The pharmacokinetics of inhaled carbon disulfide (CS2) vapor was evaluated in rats. Estimates of free CS2 and its nonvolatile, acid-labile metabolites (AL CS2) were made in a variety of rat tissues after an 8-hour inhalation exposure to CS2 vapor (2 mg/l of air). At the end of the exposure, all tissues examined contained appreciable amounts of the native solvent and AL CS2. Elimination of CS2 from the rat during the postexposure period was rapid and occurred primarily via the lungs. Excretion of AL CL2 occurred primarily via the kidneys and was prolonged with respect to that of free CS2. Accumulation of these metabolites upon repeated exposures and their presence in all tissues examined suggest that they may play a role in the toxicity of CS2.

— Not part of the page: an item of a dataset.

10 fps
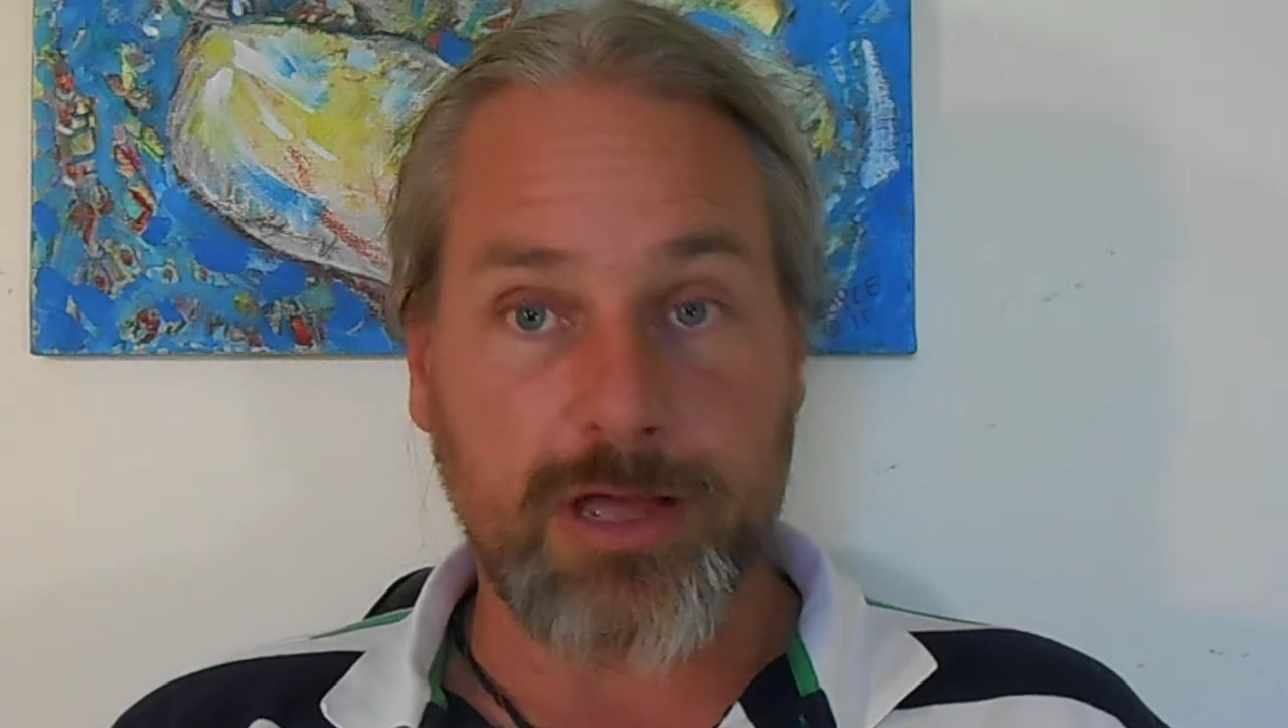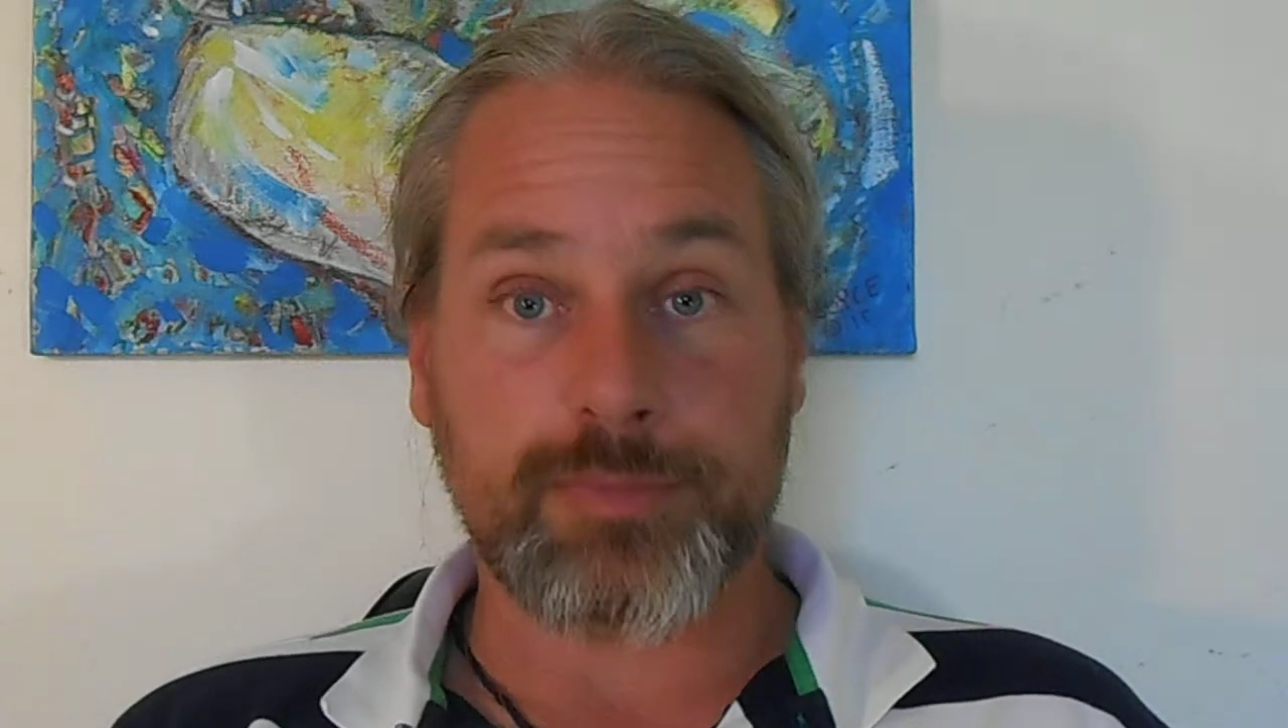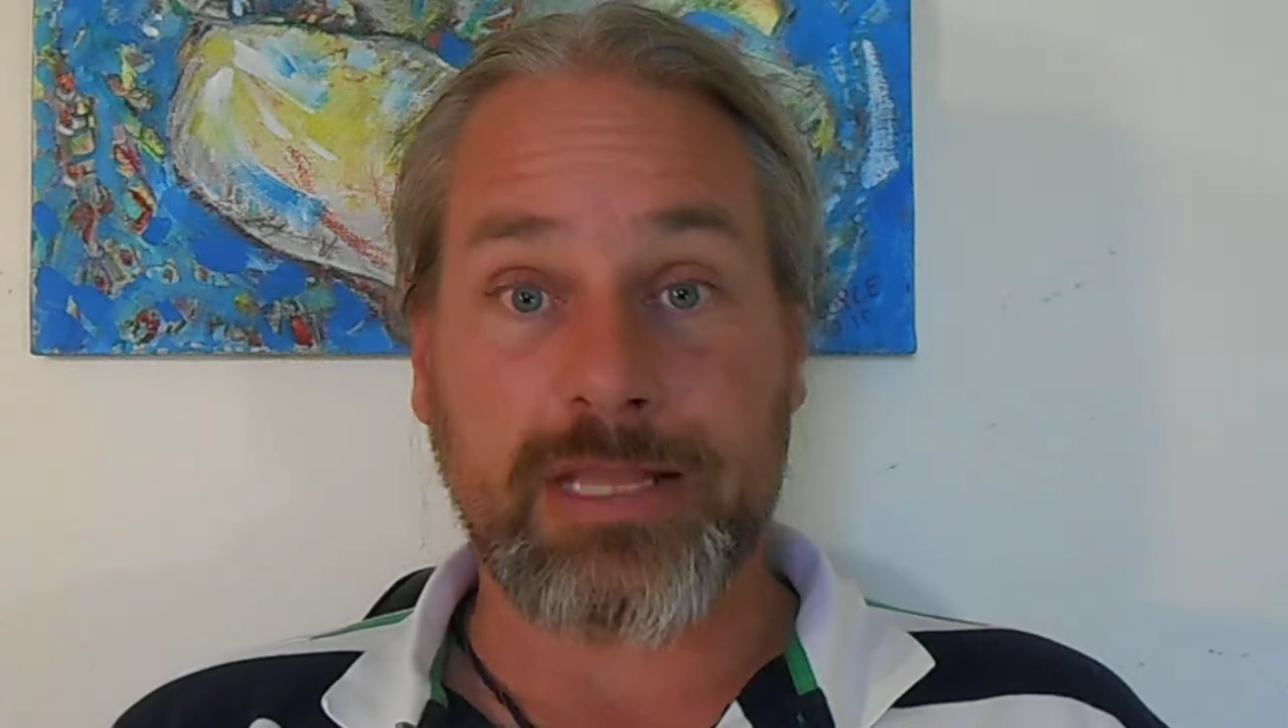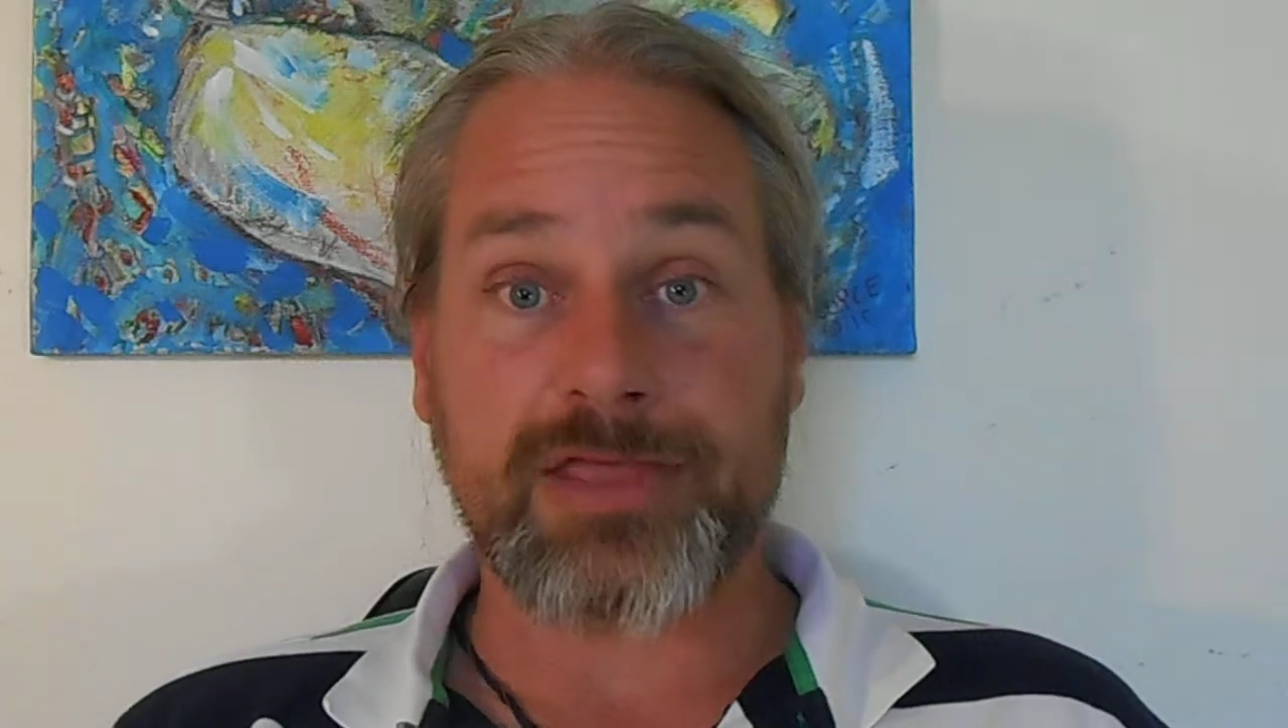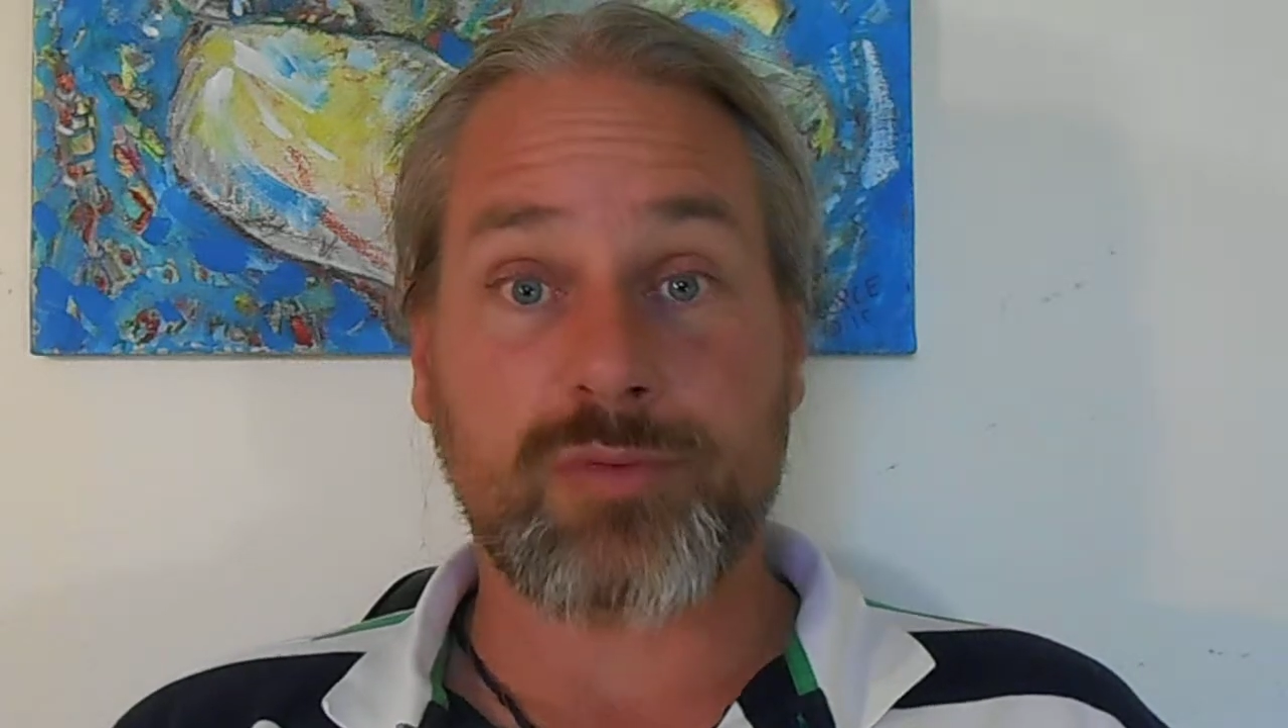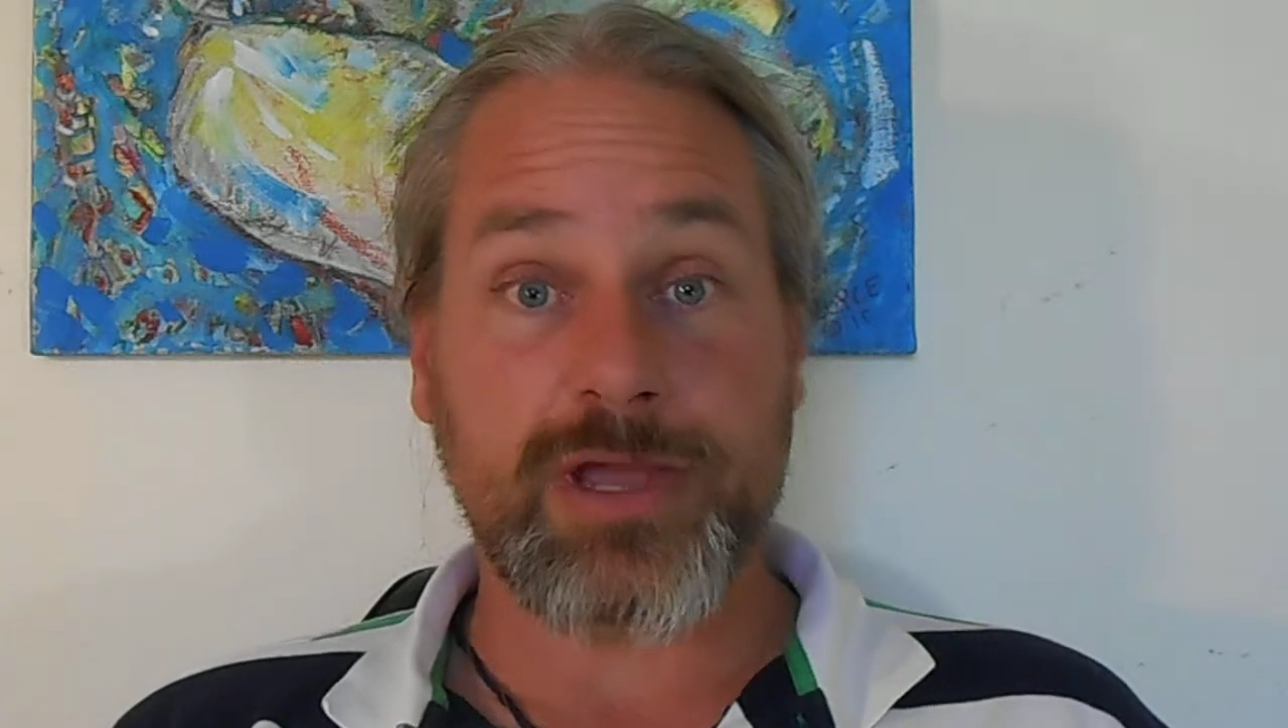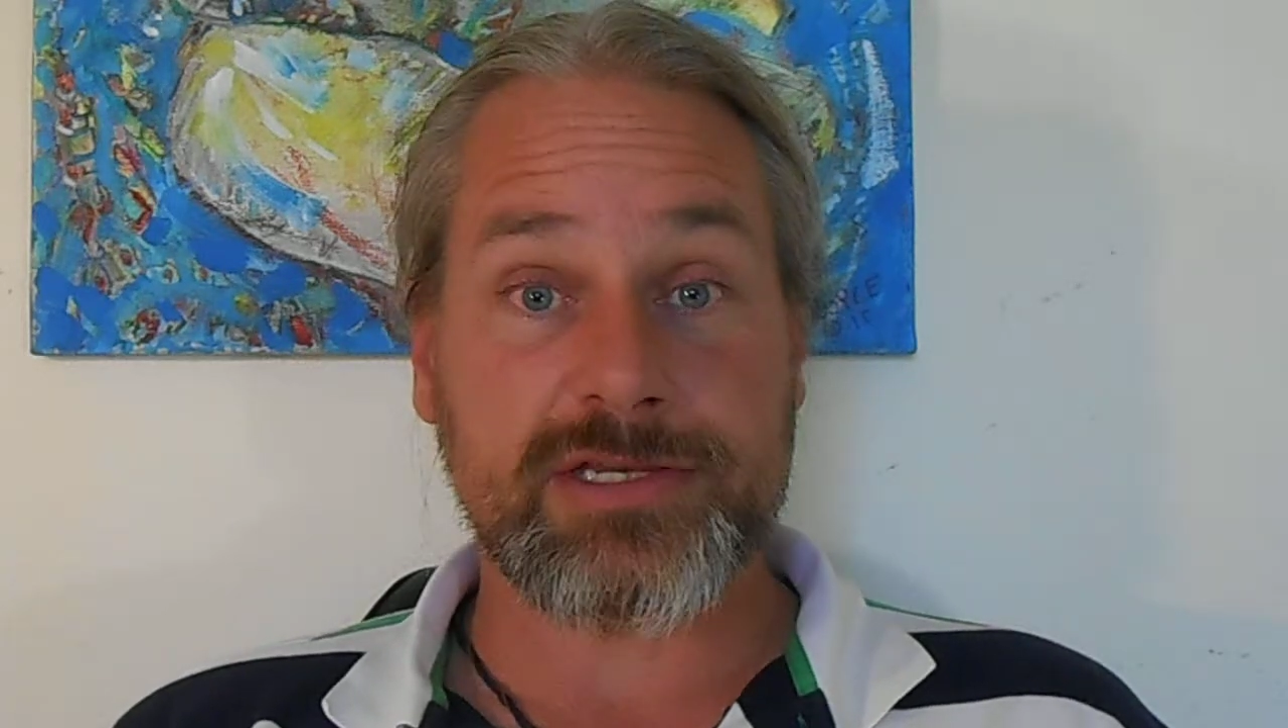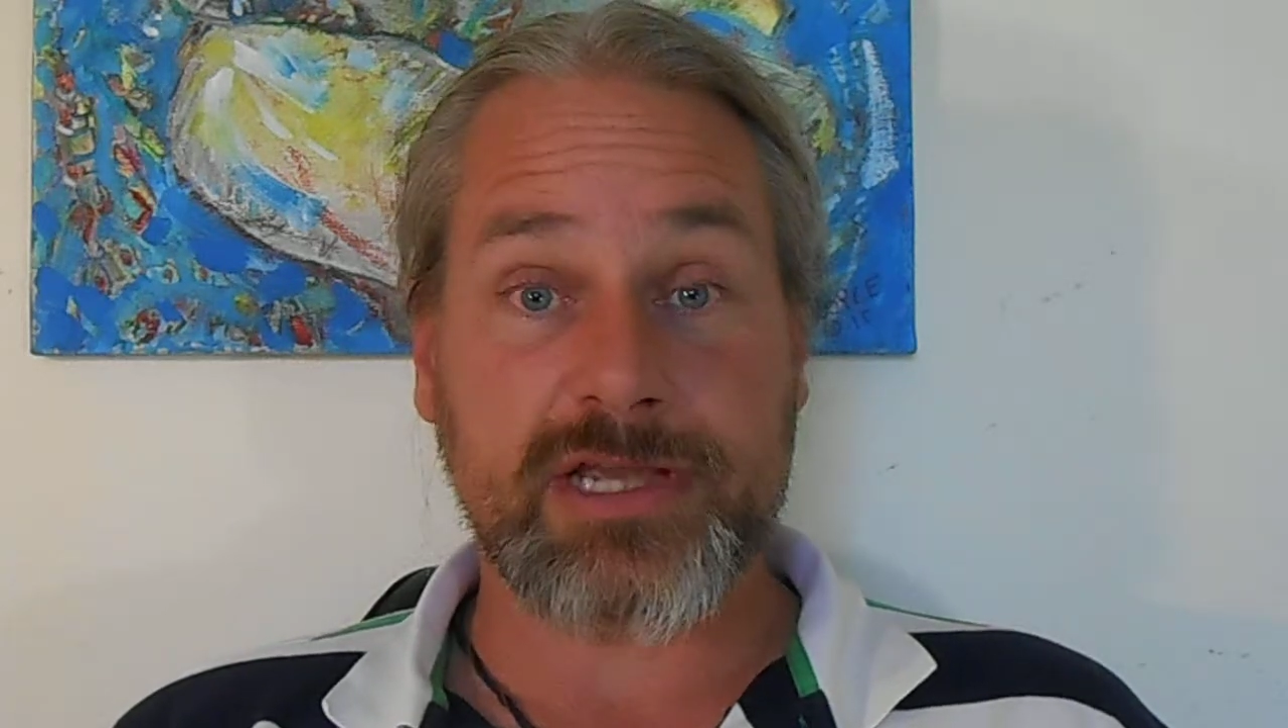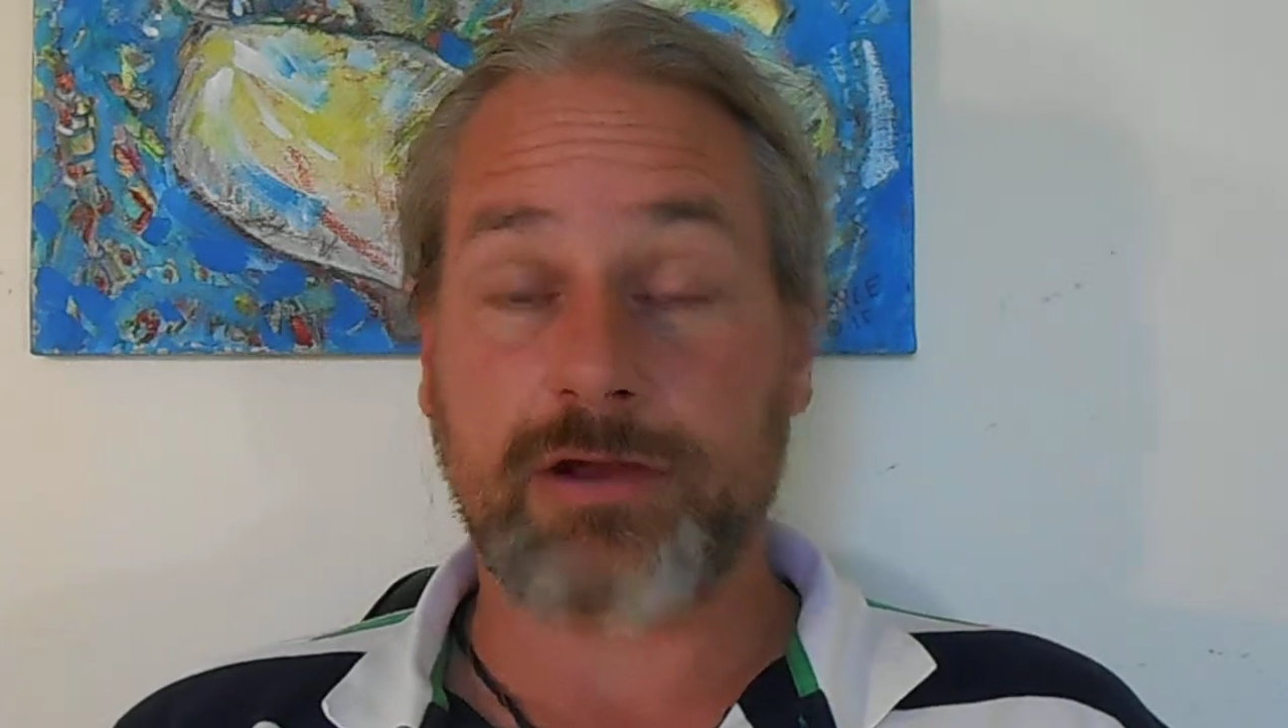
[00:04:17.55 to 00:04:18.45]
up Lathwaite,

在大鼠中评估了吸入二硫化碳(CS2)蒸气的药代动力学。在大鼠吸入CS2蒸气(2毫克/升空气)8小时后,对多种大鼠组织中的游离CS2及其非挥发性、酸不稳定代谢物(AL CS2)进行了估算。暴露结束时,所有检测的组织都含有相当数量的天然溶剂和AL CS2。在暴露后的时期,CS2从大鼠体内的消除很快,主要通过肺部进行。AL CL2的排泄主要通过肾脏,并且相对于游离CS2的排泄有所延长。这些代谢物在重复暴露时的积累以及它们在所检测的所有组织中的存在表明,它们可能在CS2的毒性中起作用。